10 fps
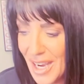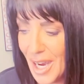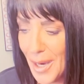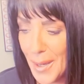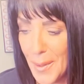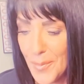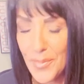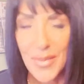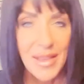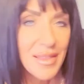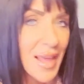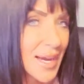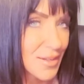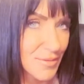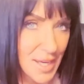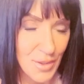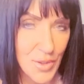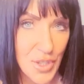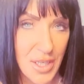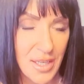Um, lack of
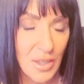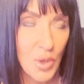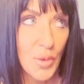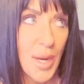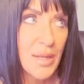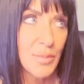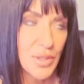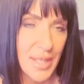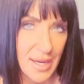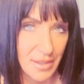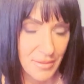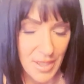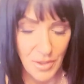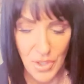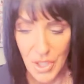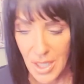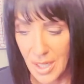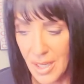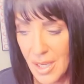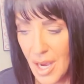energy, incredible lack of
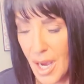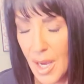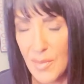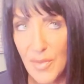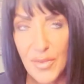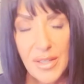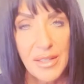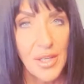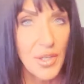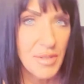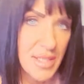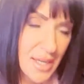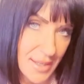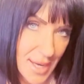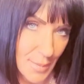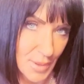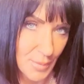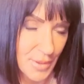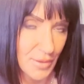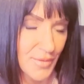energy, um, feeling like you have to take a nap in the
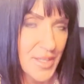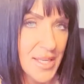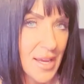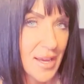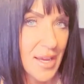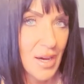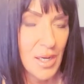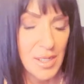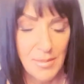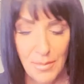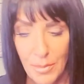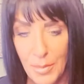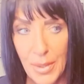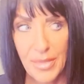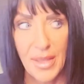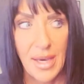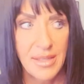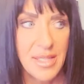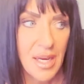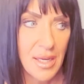middle of the day, um, but
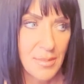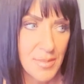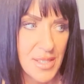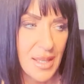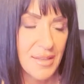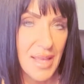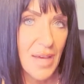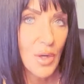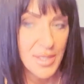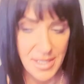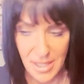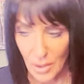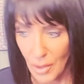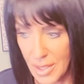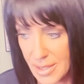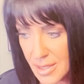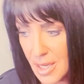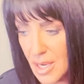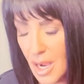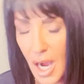that times like that on steroids.
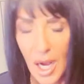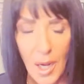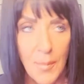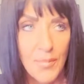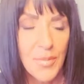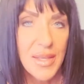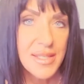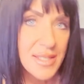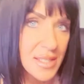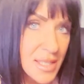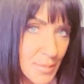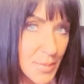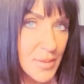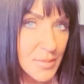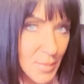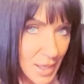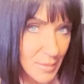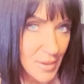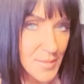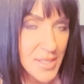Um, sleep
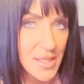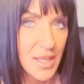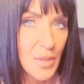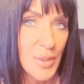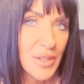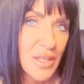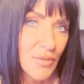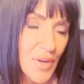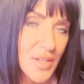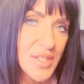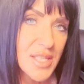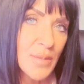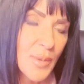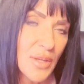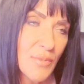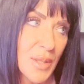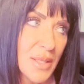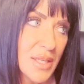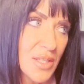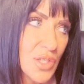problems, inability to fall asleep,
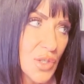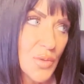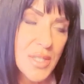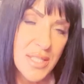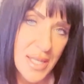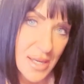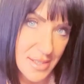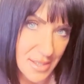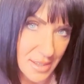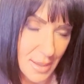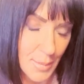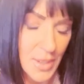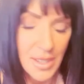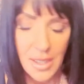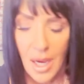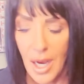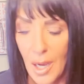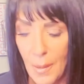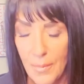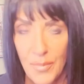inability to stay asleep,
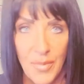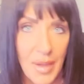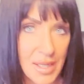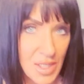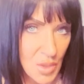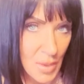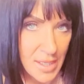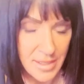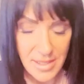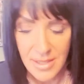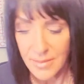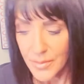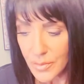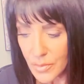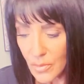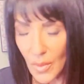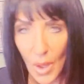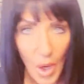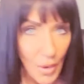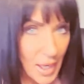um, night sweats,
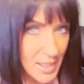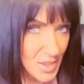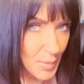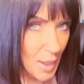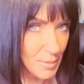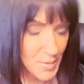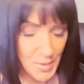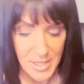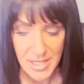all kinds of problems with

[What is needed]:
Would you transcribe exactly, and only, the lines from the one containing "that times like that on steroids." through the last line of the records above, both included, leaving out the pictures?

[Completed exercise]:
that times like that on steroids.
Um, sleep
problems, inability to fall asleep,
inability to stay asleep,
um, night sweats,
all kinds of problems with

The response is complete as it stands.